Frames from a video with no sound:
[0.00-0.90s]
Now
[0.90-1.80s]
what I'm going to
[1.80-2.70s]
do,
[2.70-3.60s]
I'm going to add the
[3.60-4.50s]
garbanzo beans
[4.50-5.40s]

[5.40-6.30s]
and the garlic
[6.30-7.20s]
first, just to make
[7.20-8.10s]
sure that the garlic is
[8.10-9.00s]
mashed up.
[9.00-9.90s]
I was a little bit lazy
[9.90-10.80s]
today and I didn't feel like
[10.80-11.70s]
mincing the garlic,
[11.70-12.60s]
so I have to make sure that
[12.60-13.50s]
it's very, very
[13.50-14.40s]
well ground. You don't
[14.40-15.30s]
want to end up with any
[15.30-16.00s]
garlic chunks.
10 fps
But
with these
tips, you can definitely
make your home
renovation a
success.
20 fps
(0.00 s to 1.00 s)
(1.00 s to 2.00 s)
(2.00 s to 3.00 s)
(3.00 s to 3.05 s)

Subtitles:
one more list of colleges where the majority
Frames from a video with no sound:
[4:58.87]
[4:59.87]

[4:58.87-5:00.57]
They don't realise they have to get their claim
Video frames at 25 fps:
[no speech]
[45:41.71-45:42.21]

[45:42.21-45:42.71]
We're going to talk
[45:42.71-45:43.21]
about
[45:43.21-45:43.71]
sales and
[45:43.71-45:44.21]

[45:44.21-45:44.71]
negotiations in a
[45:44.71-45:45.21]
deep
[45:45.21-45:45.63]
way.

*-*-*

▸ EXERCISE BRIEF
For this task, retype the material exactly, line for line.

▸ RESULT
Frames from a video with no sound:
[0.00-0.90s]
Now
[0.90-1.80s]
what I'm going to
[1.80-2.70s]
do,
[2.70-3.60s]
I'm going to add the
[3.60-4.50s]
garbanzo beans
[4.50-5.40s]

[5.40-6.30s]
and the garlic
[6.30-7.20s]
first, just to make
[7.20-8.10s]
sure that the garlic is
[8.10-9.00s]
mashed up.
[9.00-9.90s]
I was a little bit lazy
[9.90-10.80s]
today and I didn't feel like
[10.80-11.70s]
mincing the garlic,
[11.70-12.60s]
so I have to make sure that
[12.60-13.50s]
it's very, very
[13.50-14.40s]
well ground. You don't
[14.40-15.30s]
want to end up with any
[15.30-16.00s]
garlic chunks.
10 fps
But
with these
tips, you can definitely
make your home
renovation a
success.
20 fps
(0.00 s to 1.00 s)
(1.00 s to 2.00 s)
(2.00 s to 3.00 s)
(3.00 s to 3.05 s)

Subtitles:
one more list of colleges where the majority
Frames from a video with no sound:
[4:58.87]
[4:59.87]

[4:58.87-5:00.57]
They don't realise they have to get their claim
Video frames at 25 fps:
[no speech]
[45:41.71-45:42.21]

[45:42.21-45:42.71]
We're going to talk
[45:42.71-45:43.21]
about
[45:43.21-45:43.71]
sales and
[45:43.71-45:44.21]

[45:44.21-45:44.71]
negotiations in a
[45:44.71-45:45.21]
deep
[45:45.21-45:45.63]
way.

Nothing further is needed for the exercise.